**TASK INSTRUCTIONS**. Repeat the lines below exactly as written, please, from the line with "[0:07.20-0:08.10]" to the line with "[00:00:10.00 to 00:00:11.00]", both lines included, and no others.

Records from a data source:
══════════

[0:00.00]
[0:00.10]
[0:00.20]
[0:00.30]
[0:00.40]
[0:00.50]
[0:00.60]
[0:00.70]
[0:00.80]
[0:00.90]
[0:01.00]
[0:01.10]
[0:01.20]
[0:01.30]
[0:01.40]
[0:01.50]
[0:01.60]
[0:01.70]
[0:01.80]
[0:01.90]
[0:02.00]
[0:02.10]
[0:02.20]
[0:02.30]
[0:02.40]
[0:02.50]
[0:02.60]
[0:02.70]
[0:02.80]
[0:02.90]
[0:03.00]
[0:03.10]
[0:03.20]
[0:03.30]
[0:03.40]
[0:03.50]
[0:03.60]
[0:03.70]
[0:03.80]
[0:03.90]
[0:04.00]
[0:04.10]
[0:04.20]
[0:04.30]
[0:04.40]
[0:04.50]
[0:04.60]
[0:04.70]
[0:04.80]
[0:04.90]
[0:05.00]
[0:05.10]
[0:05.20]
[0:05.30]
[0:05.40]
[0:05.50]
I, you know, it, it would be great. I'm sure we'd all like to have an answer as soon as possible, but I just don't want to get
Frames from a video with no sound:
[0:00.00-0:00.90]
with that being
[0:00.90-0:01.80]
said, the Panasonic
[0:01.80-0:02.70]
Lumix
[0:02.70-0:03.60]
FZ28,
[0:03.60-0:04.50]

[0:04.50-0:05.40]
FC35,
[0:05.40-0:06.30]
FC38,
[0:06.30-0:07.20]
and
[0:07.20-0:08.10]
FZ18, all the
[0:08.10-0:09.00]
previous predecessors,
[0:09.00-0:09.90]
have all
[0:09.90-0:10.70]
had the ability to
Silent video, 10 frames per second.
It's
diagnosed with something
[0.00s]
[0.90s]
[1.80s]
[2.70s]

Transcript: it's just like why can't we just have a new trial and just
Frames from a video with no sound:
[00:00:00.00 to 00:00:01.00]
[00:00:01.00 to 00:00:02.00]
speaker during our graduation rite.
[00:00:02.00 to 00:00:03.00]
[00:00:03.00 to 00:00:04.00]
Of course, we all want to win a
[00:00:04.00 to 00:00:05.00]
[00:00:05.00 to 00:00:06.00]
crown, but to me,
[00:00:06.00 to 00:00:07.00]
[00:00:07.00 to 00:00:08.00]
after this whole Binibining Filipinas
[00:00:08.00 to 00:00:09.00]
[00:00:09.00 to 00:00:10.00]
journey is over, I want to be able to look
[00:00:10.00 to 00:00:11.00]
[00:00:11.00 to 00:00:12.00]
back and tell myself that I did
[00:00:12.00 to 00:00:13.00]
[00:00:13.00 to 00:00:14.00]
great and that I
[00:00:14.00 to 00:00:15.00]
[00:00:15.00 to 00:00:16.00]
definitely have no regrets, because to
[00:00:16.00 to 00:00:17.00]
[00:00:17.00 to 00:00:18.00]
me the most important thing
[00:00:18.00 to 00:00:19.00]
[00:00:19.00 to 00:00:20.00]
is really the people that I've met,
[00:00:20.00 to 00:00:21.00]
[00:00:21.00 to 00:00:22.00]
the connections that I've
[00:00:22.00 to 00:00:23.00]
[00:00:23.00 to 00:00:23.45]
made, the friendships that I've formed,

══════════

**RESULT**.
[0:07.20-0:08.10]
FZ18, all the
[0:08.10-0:09.00]
previous predecessors,
[0:09.00-0:09.90]
have all
[0:09.90-0:10.70]
had the ability to
Silent video, 10 frames per second.
It's
diagnosed with something
[0.00s]
[0.90s]
[1.80s]
[2.70s]

Transcript: it's just like why can't we just have a new trial and just
Frames from a video with no sound:
[00:00:00.00 to 00:00:01.00]
[00:00:01.00 to 00:00:02.00]
speaker during our graduation rite.
[00:00:02.00 to 00:00:03.00]
[00:00:03.00 to 00:00:04.00]
Of course, we all want to win a
[00:00:04.00 to 00:00:05.00]
[00:00:05.00 to 00:00:06.00]
crown, but to me,
[00:00:06.00 to 00:00:07.00]
[00:00:07.00 to 00:00:08.00]
after this whole Binibining Filipinas
[00:00:08.00 to 00:00:09.00]
[00:00:09.00 to 00:00:10.00]
journey is over, I want to be able to look
[00:00:10.00 to 00:00:11.00]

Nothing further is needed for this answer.